[WORK INSTRUCTIONS]
Repeat each entry word for word. Leave any images out of the copy.
*** Opening DATA SUPPLIED ***
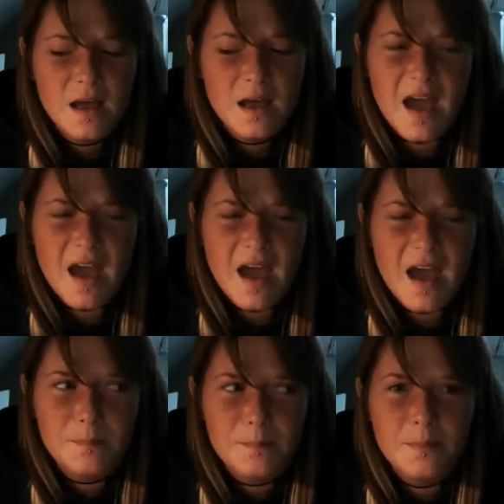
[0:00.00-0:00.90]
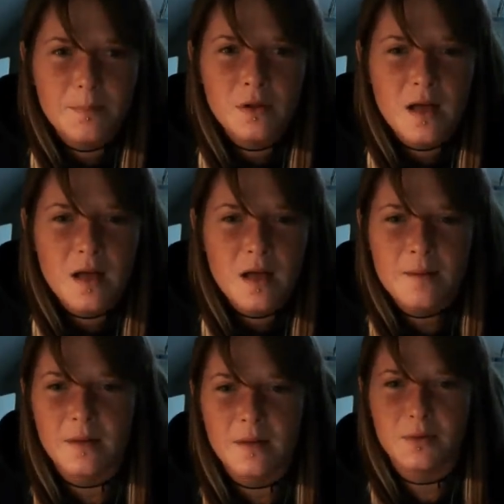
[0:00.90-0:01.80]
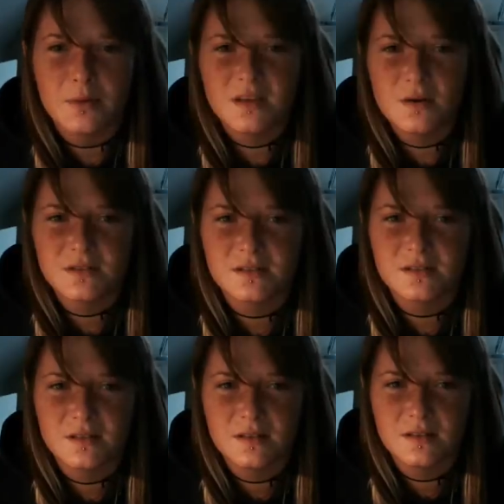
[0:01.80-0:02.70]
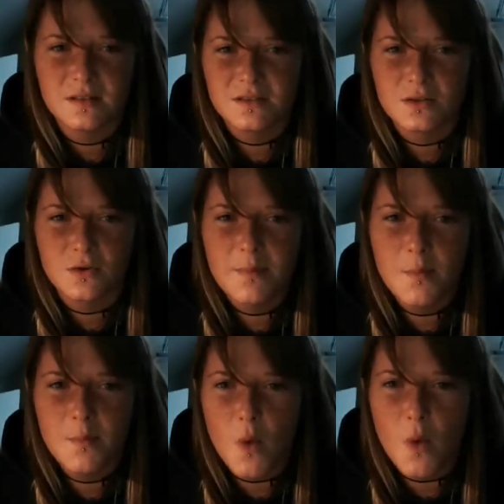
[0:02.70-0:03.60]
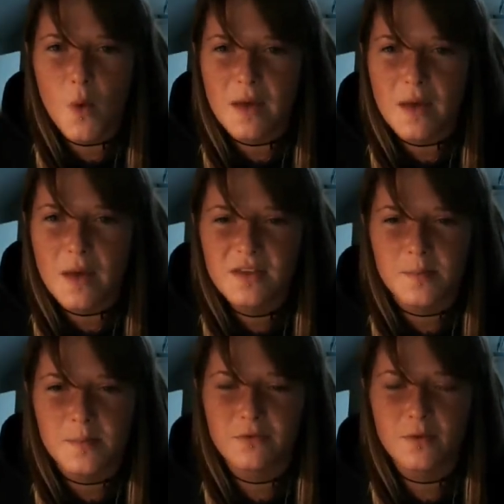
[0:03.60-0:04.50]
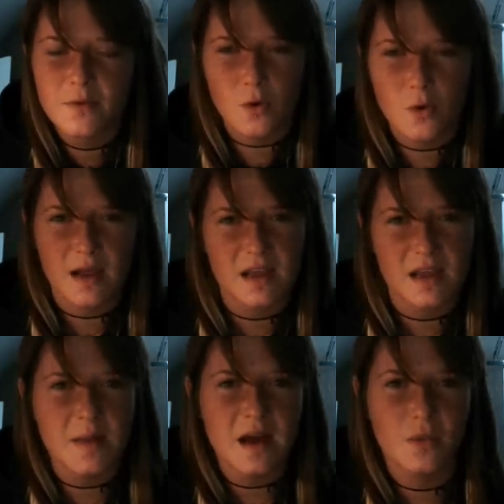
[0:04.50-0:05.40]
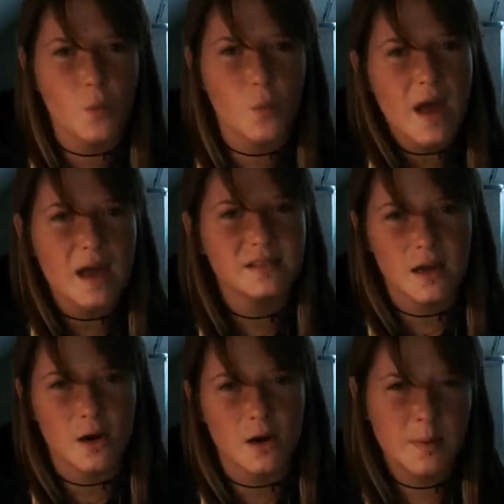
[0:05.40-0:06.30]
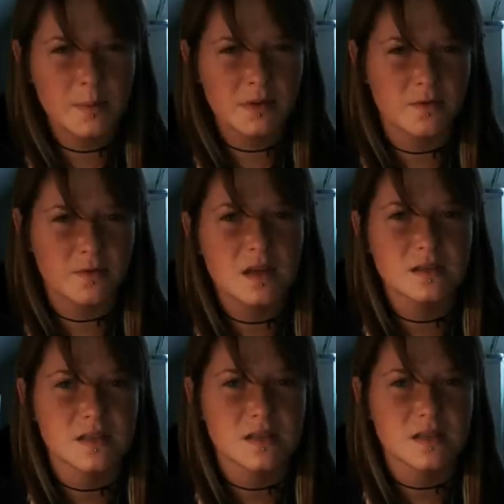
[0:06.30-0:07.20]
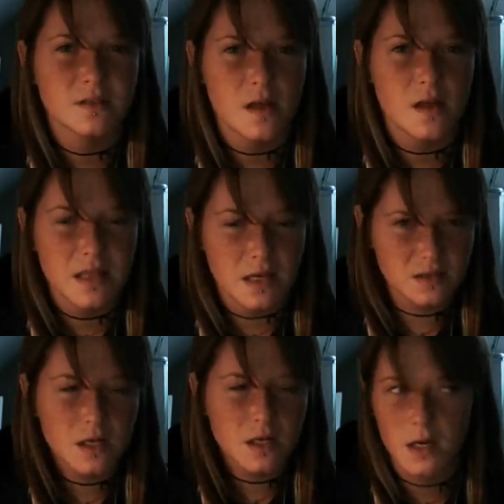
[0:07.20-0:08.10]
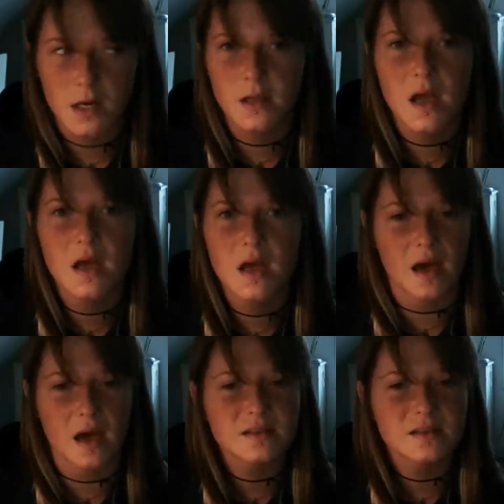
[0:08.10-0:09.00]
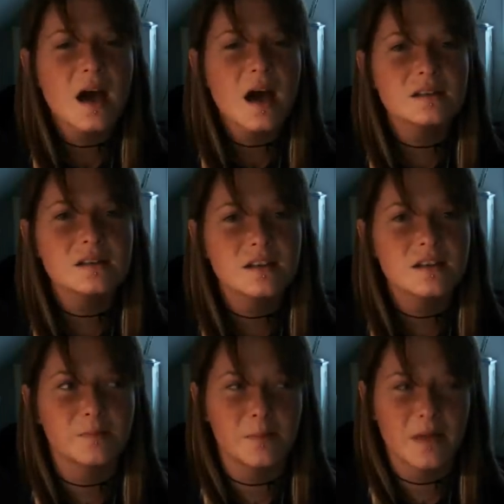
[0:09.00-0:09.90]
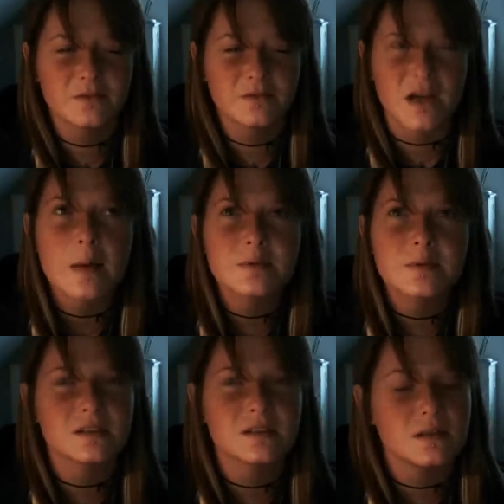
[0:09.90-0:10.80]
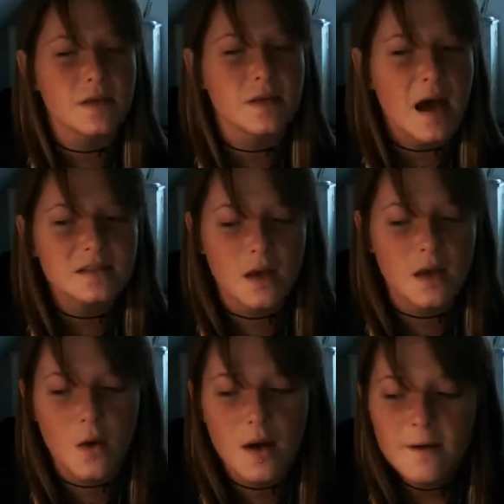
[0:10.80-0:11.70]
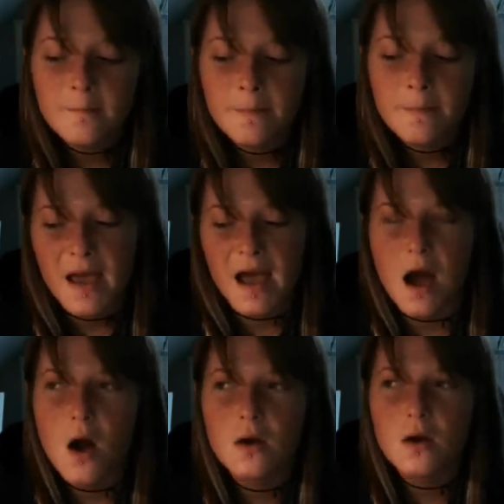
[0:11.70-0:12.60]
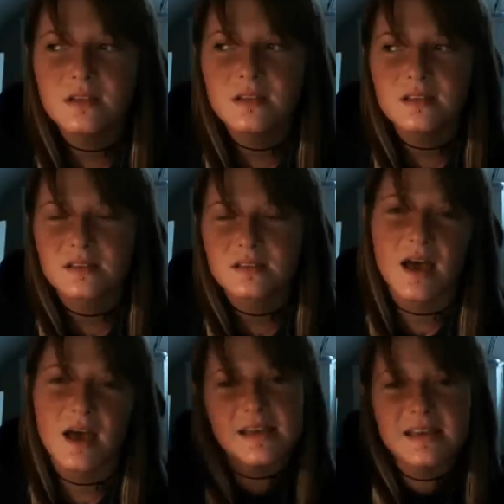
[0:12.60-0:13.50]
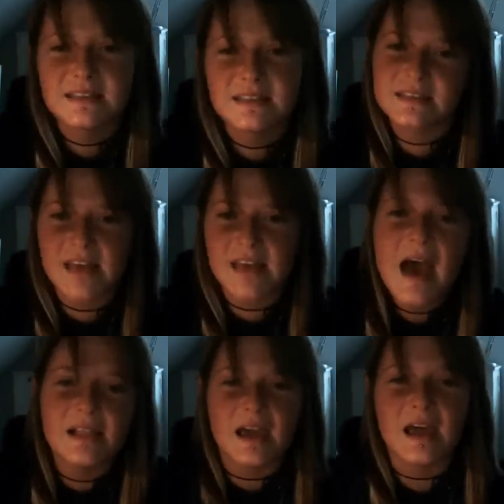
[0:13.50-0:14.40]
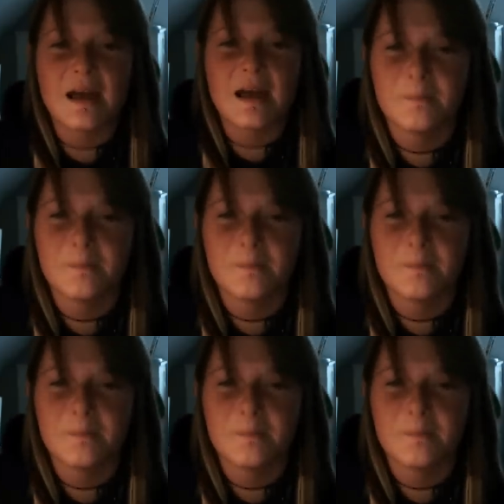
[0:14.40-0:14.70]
yeah, people put those, scrape them away, rake them every morning, get them out of the way because they hurt people's feet and stuff. So like there's clearly an excess if people have jobs just to do that. So how could this Sally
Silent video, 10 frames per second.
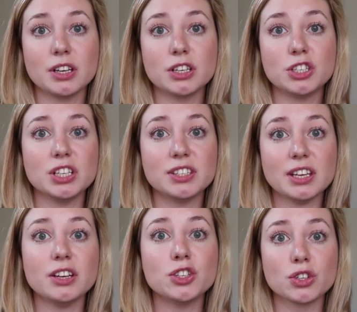She
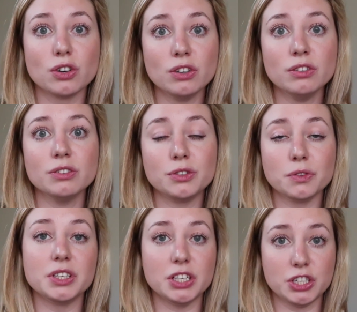said she'll do
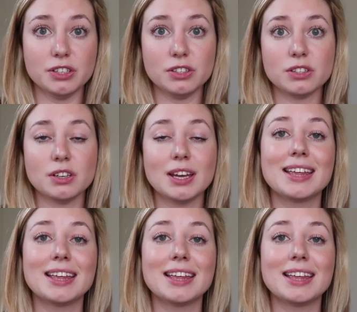the dishes.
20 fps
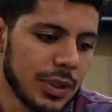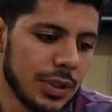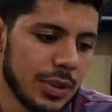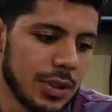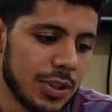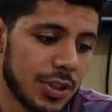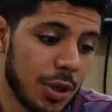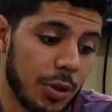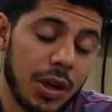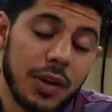
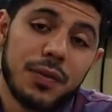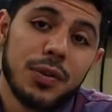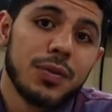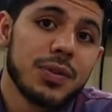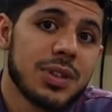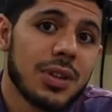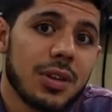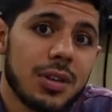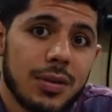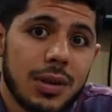So if you've
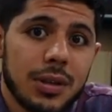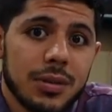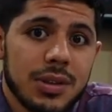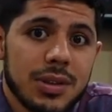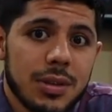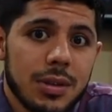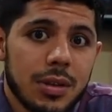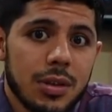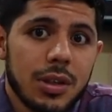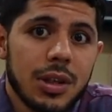stuck around this
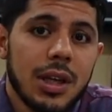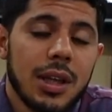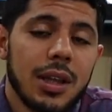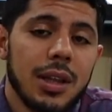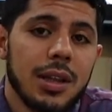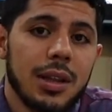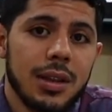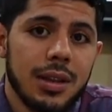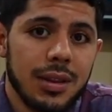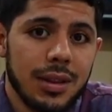long,
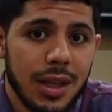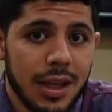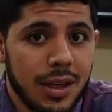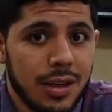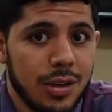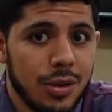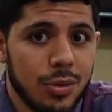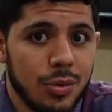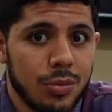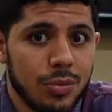thank
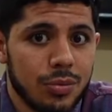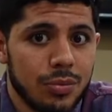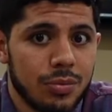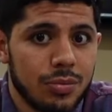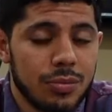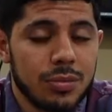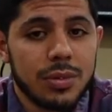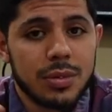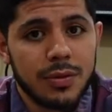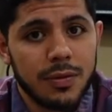you.
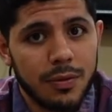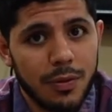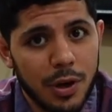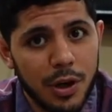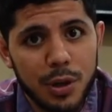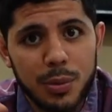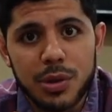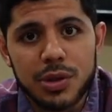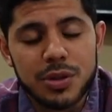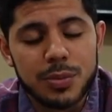Very
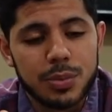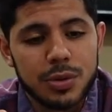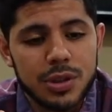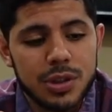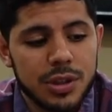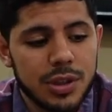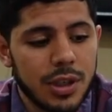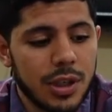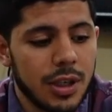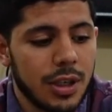much
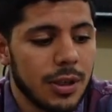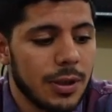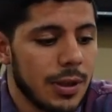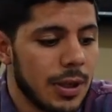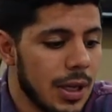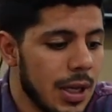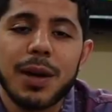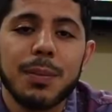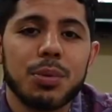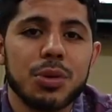appreciate it.
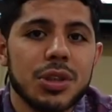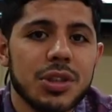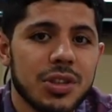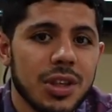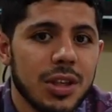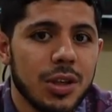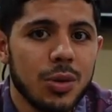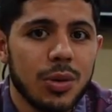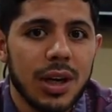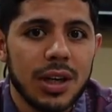I appreciate
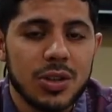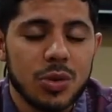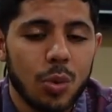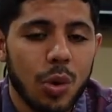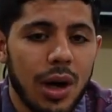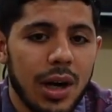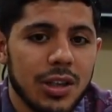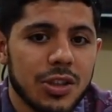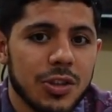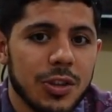you guys
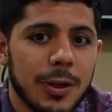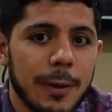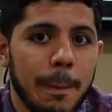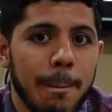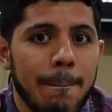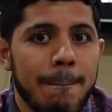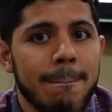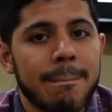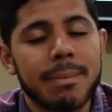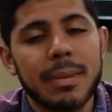watching.
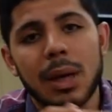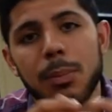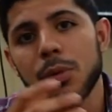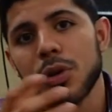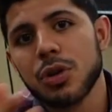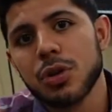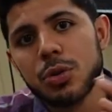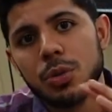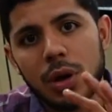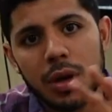I'm gonna
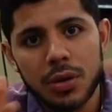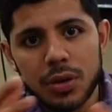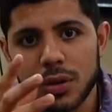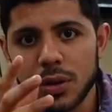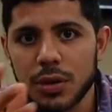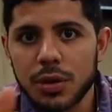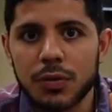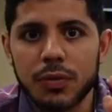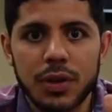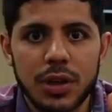do other
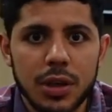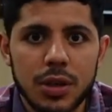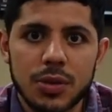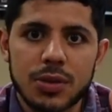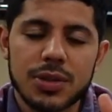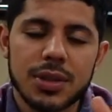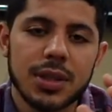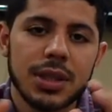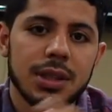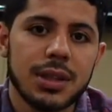little
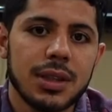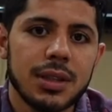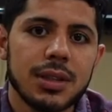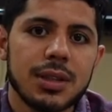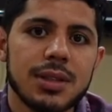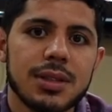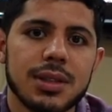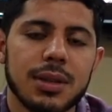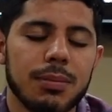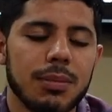videos like
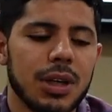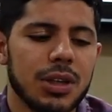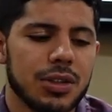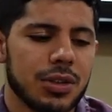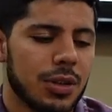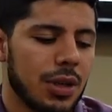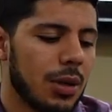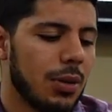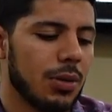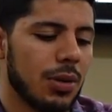this. I'm not sure
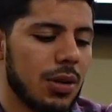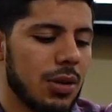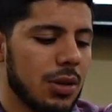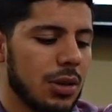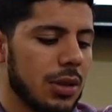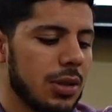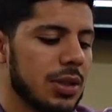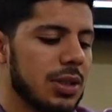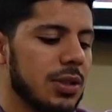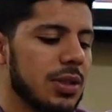how
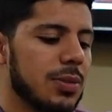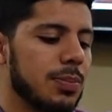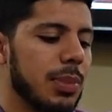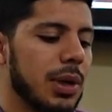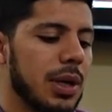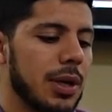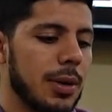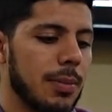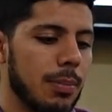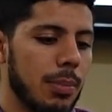long this has
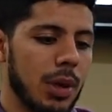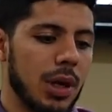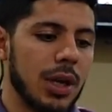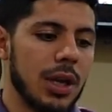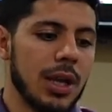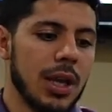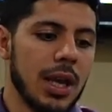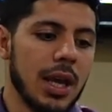been, but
*** Closing DATA SUPPLIED ***
[OUTPUT OF THE EXERCISE]
[0:00.00-0:00.90]
[0:00.90-0:01.80]
[0:01.80-0:02.70]
[0:02.70-0:03.60]
[0:03.60-0:04.50]
[0:04.50-0:05.40]
[0:05.40-0:06.30]
[0:06.30-0:07.20]
[0:07.20-0:08.10]
[0:08.10-0:09.00]
[0:09.00-0:09.90]
[0:09.90-0:10.80]
[0:10.80-0:11.70]
[0:11.70-0:12.60]
[0:12.60-0:13.50]
[0:13.50-0:14.40]
[0:14.40-0:14.70]
yeah, people put those, scrape them away, rake them every morning, get them out of the way because they hurt people's feet and stuff. So like there's clearly an excess if people have jobs just to do that. So how could this Sally
Silent video, 10 frames per second.
She
said she'll do
the dishes.
20 fps
So if you've
stuck around this
long,
thank
you.
Very
much
appreciate it.
I appreciate
you guys
watching.
I'm gonna
do other
little
videos like
this. I'm not sure
how
long this has
been, but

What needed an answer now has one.